A inscrição na Valor T acontece durante a pandemia, numa altura em que estava sem trabalhar. O desemprego durou apenas alguns meses, ao ponto de quando a proposta da Bitsight chegou ao mail de Manuel, ele já estar a trabalhar noutro sítio.
“Na altura pensei: Para trocar de trabalho, tem que ser um trabalho em que eu me sinta bem recebido e na altura foi assim, senti-me muito bem recebido”, revelou, acrescentando que também o atraiu o facto de ser um trabalho “bastante dinâmico e interessante”.

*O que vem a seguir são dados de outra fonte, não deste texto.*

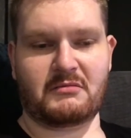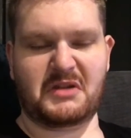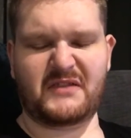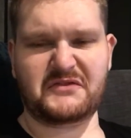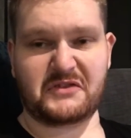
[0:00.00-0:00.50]

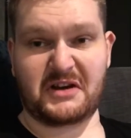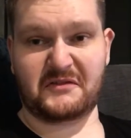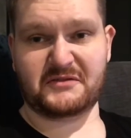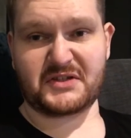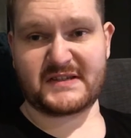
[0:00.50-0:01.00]
Left
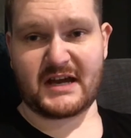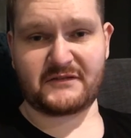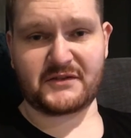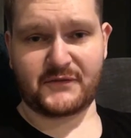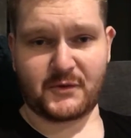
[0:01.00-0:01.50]
around just
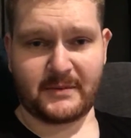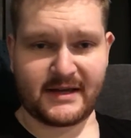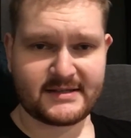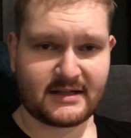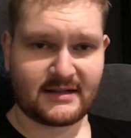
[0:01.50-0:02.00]
after 4
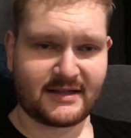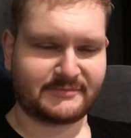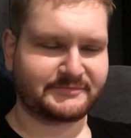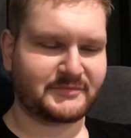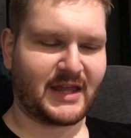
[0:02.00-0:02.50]

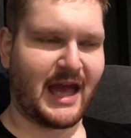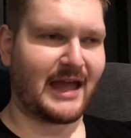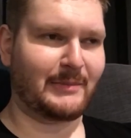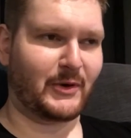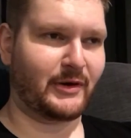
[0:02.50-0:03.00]
basically,
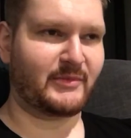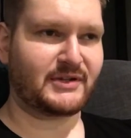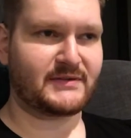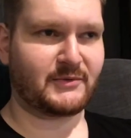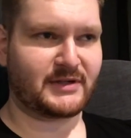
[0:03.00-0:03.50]
came home
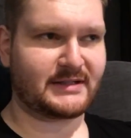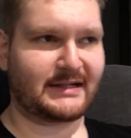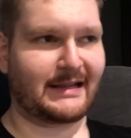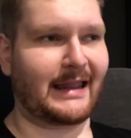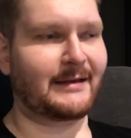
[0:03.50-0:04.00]
and just wanted to
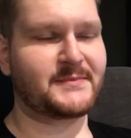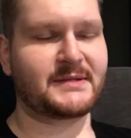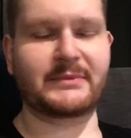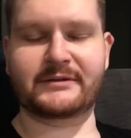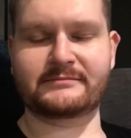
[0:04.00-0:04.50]

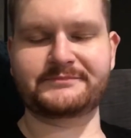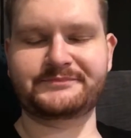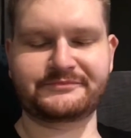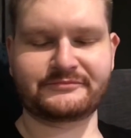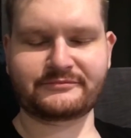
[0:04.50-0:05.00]
collapse, but
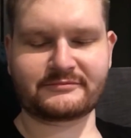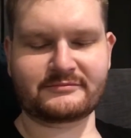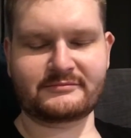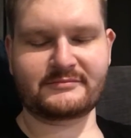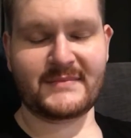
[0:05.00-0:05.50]

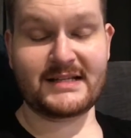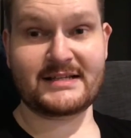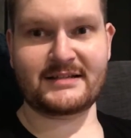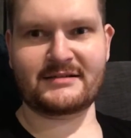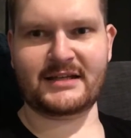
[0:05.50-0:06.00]

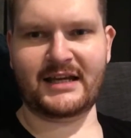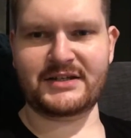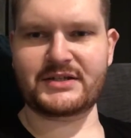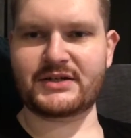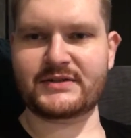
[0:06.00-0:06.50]

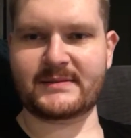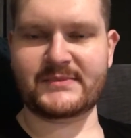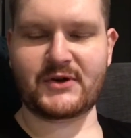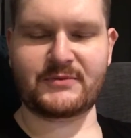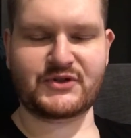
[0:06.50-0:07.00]
needed to do
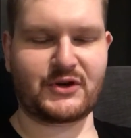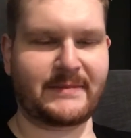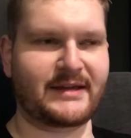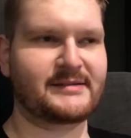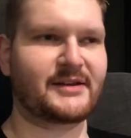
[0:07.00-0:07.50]
some sort of
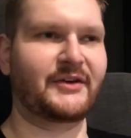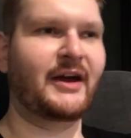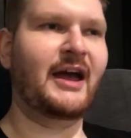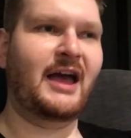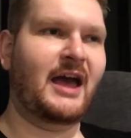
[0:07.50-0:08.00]
shopping, so
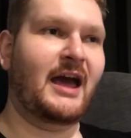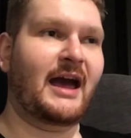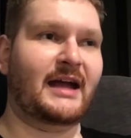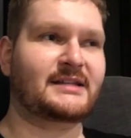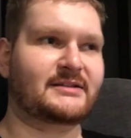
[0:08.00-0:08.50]

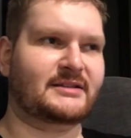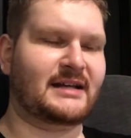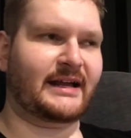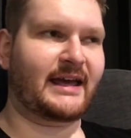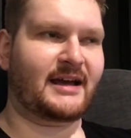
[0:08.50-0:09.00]
had to
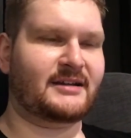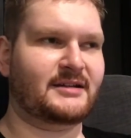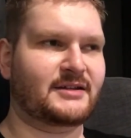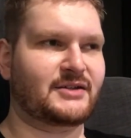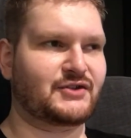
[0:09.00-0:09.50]
duck out
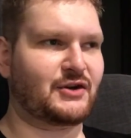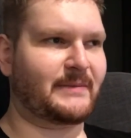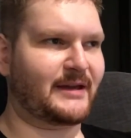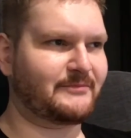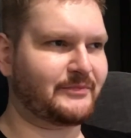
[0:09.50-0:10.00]
to
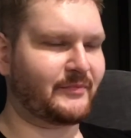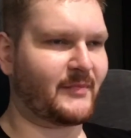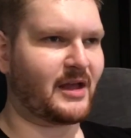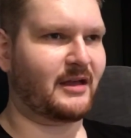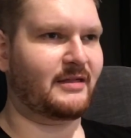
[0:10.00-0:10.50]
shopping.
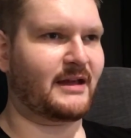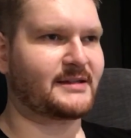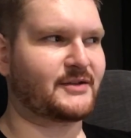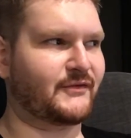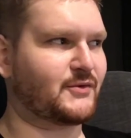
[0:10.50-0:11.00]
And
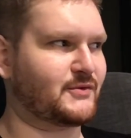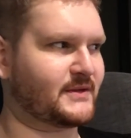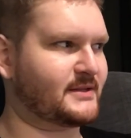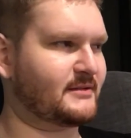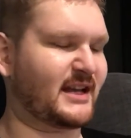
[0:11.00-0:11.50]
that's of
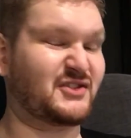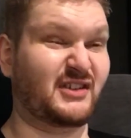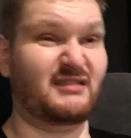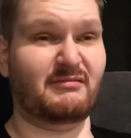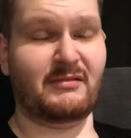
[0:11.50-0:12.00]
course
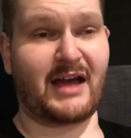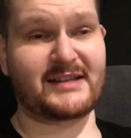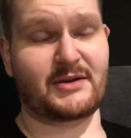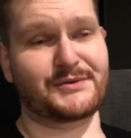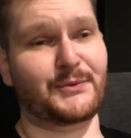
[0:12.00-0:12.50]
actually
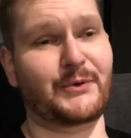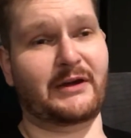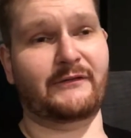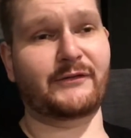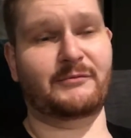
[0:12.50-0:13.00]
as I was
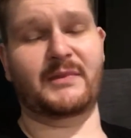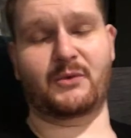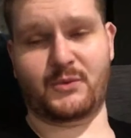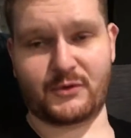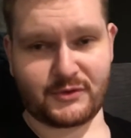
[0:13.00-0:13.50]
walking from
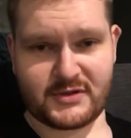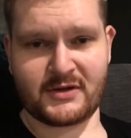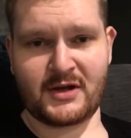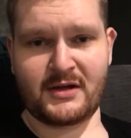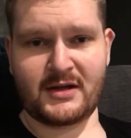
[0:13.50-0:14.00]
the ward
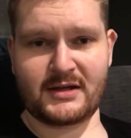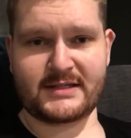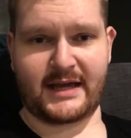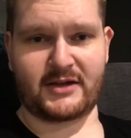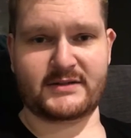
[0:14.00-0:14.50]

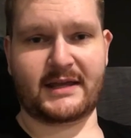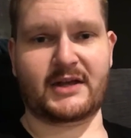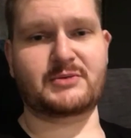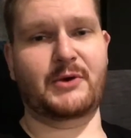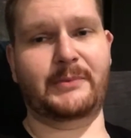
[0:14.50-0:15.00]
down to
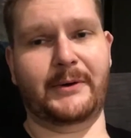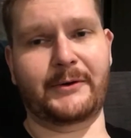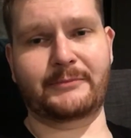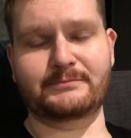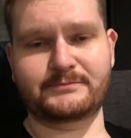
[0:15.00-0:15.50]
catch my Uber
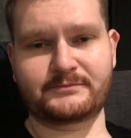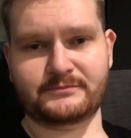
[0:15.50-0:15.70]
home,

Luís Ramos, gestor da equipa de ‘tecnical research’ da qual Manuel faz parte e responsável pela sua avaliação, contou que Manuel se “destacou pela positiva” durante o processo de recrutamento de três fases, salientando o facto de falar inglês e de ter-se adaptado “muito bem” ao software criado pela empresa.
“Um dos melhores momentos que já tive enquanto ‘manager’ do Manuel foi quando ele me disse, numa conversa, que sentia que fazia parte, [e me disse] esta é a minha casa, a minha equipa, e para mim isso foi excelente”, admitiu.
Para a coordenadora da Valor T, Vanda Nunes, é preciso que as empresas percam o medo de contratar pessoas com deficiência e saibam que há uma agência que ajuda a integrar a diferença no processo de recrutamento, e a mostrar que num mundo de diferenças, a deficiência é só mais uma.